§ **PROBLEM TO WORK ON**: Output all records exactly, with no images.

──────── EXERCISE INPUTS ────────

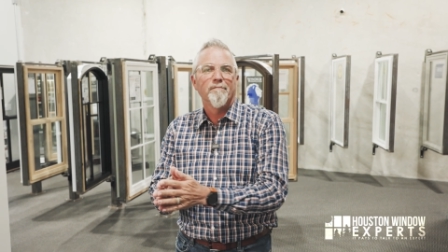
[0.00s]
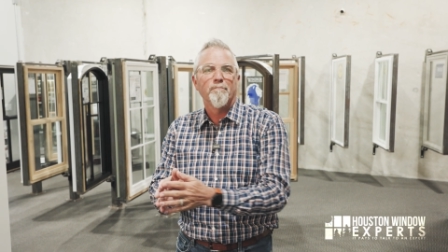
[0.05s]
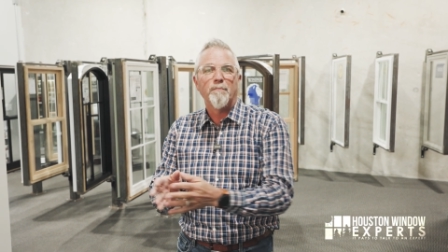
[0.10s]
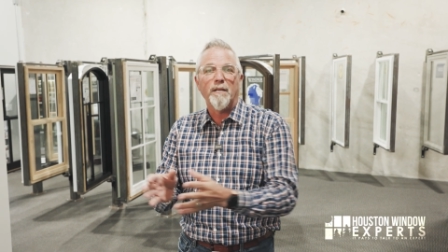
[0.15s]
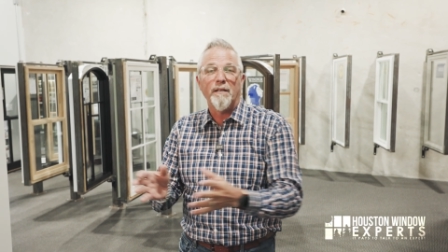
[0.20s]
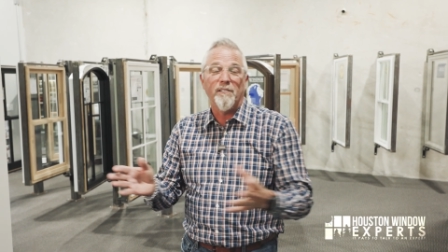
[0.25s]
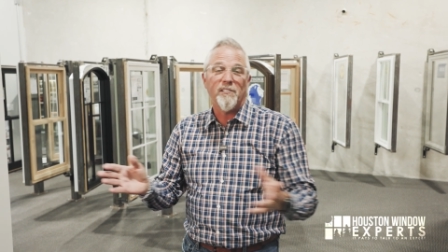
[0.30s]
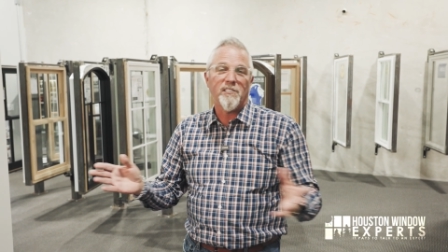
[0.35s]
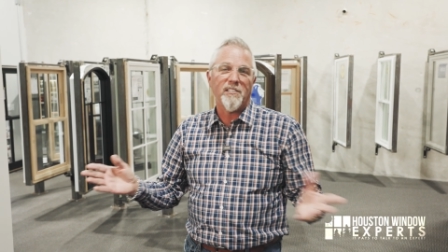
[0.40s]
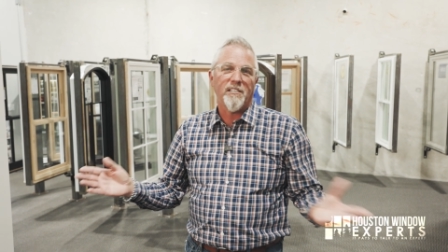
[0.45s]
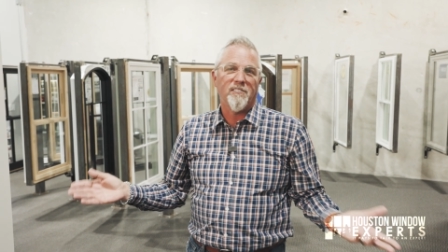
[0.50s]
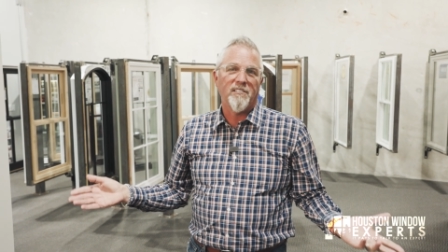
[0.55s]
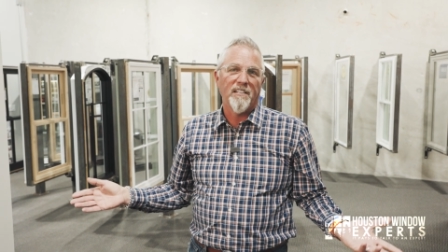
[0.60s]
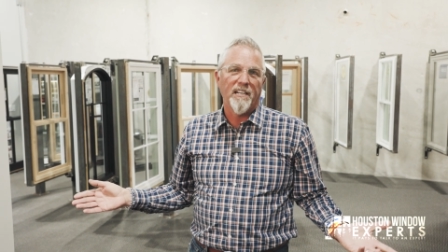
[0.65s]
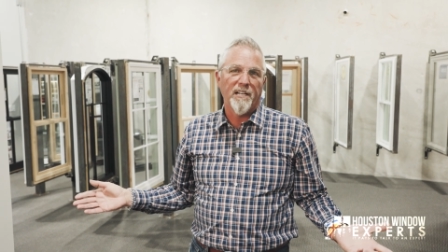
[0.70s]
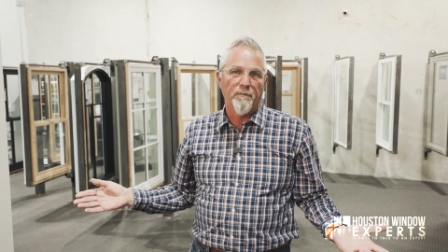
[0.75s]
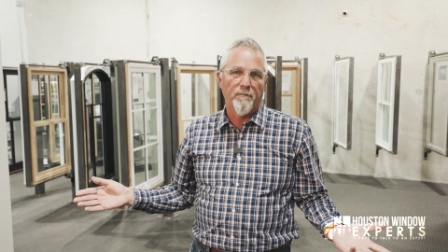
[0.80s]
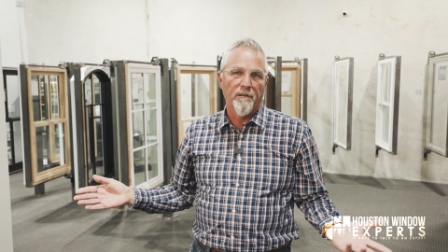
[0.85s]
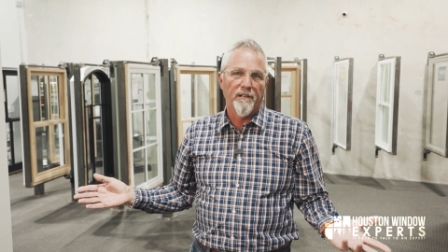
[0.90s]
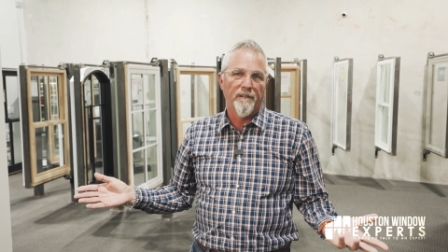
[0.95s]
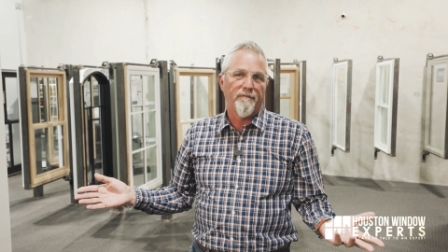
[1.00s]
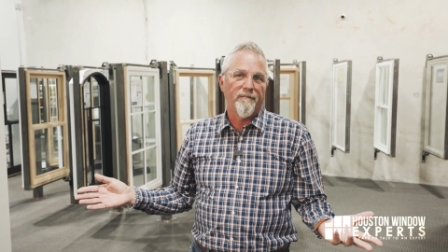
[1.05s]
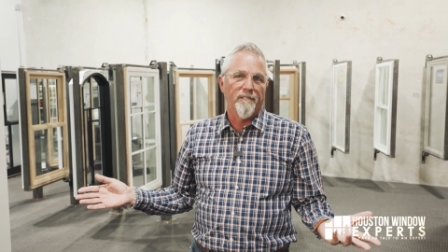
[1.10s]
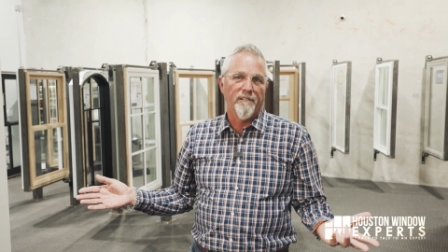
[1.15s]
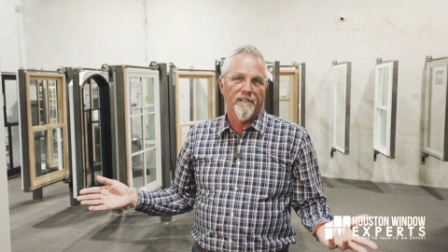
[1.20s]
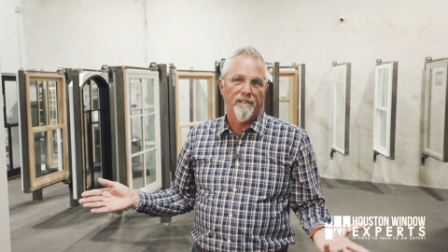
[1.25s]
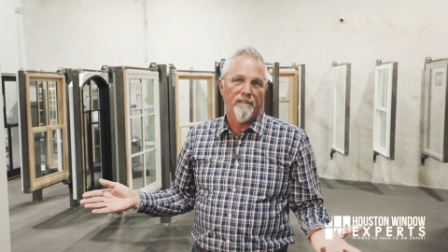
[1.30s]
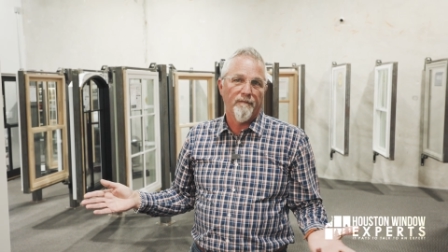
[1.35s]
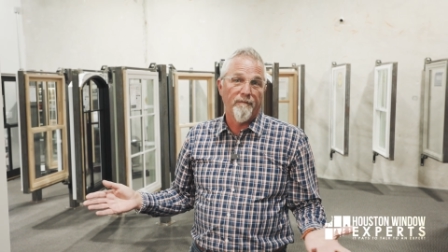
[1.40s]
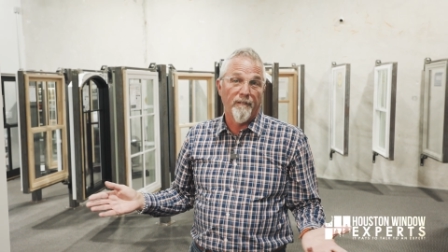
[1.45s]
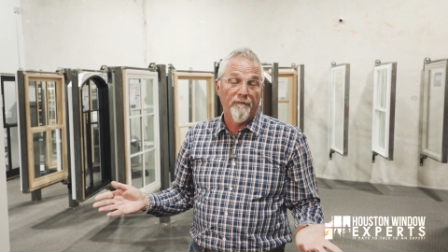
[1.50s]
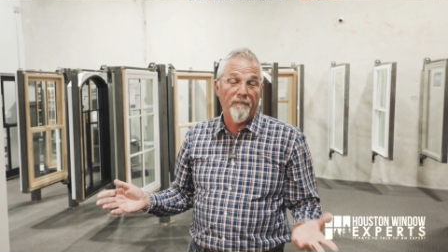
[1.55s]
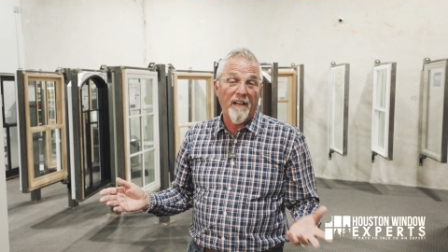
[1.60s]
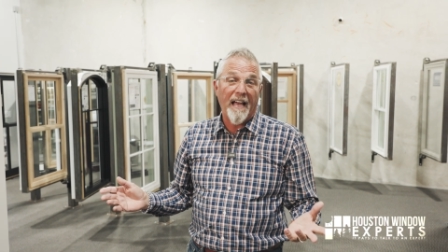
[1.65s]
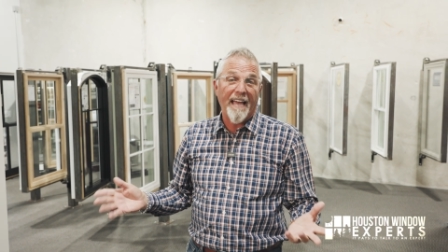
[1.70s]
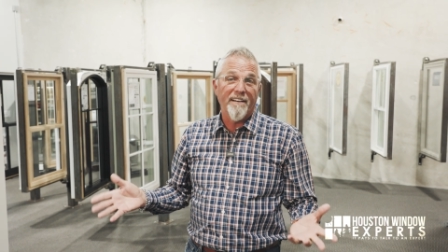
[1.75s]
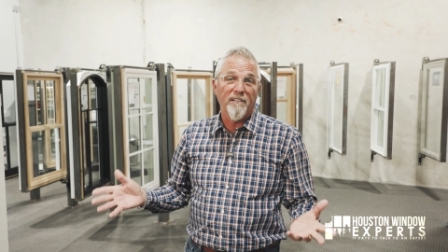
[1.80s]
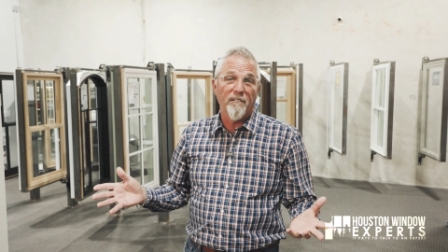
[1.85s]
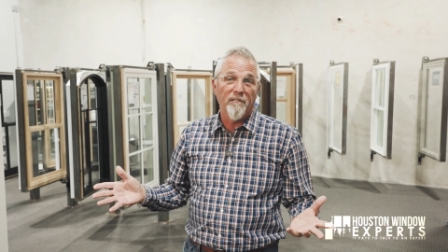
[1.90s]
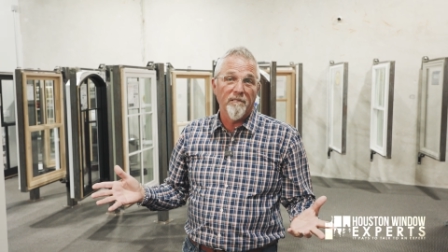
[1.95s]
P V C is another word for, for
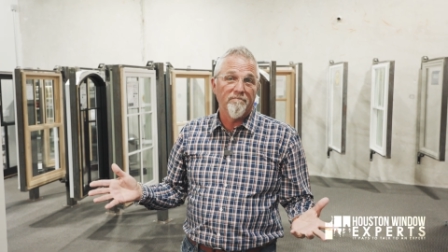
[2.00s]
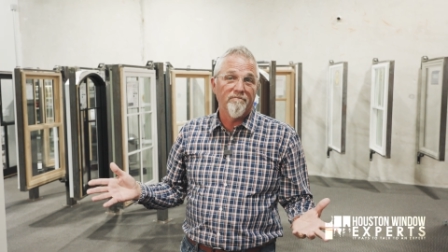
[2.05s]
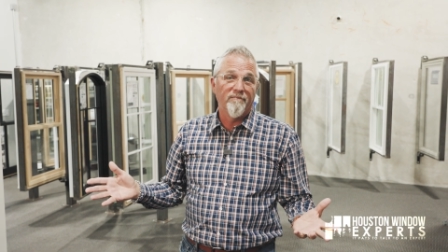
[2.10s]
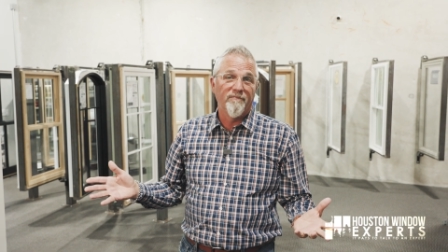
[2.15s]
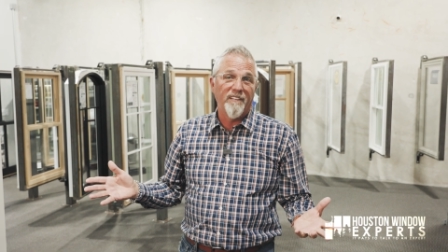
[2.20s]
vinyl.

────────

§ **RESPONSE FOR THIS EXERCISE**:
[0.00s]
[0.05s]
[0.10s]
[0.15s]
[0.20s]
[0.25s]
[0.30s]
[0.35s]
[0.40s]
[0.45s]
[0.50s]
[0.55s]
[0.60s]
[0.65s]
[0.70s]
[0.75s]
[0.80s]
[0.85s]
[0.90s]
[0.95s]
[1.00s]
[1.05s]
[1.10s]
[1.15s]
[1.20s]
[1.25s]
[1.30s]
[1.35s]
[1.40s]
[1.45s]
[1.50s]
[1.55s]
[1.60s]
[1.65s]
[1.70s]
[1.75s]
[1.80s]
[1.85s]
[1.90s]
[1.95s]
P V C is another word for, for
[2.00s]
[2.05s]
[2.10s]
[2.15s]
[2.20s]
vinyl.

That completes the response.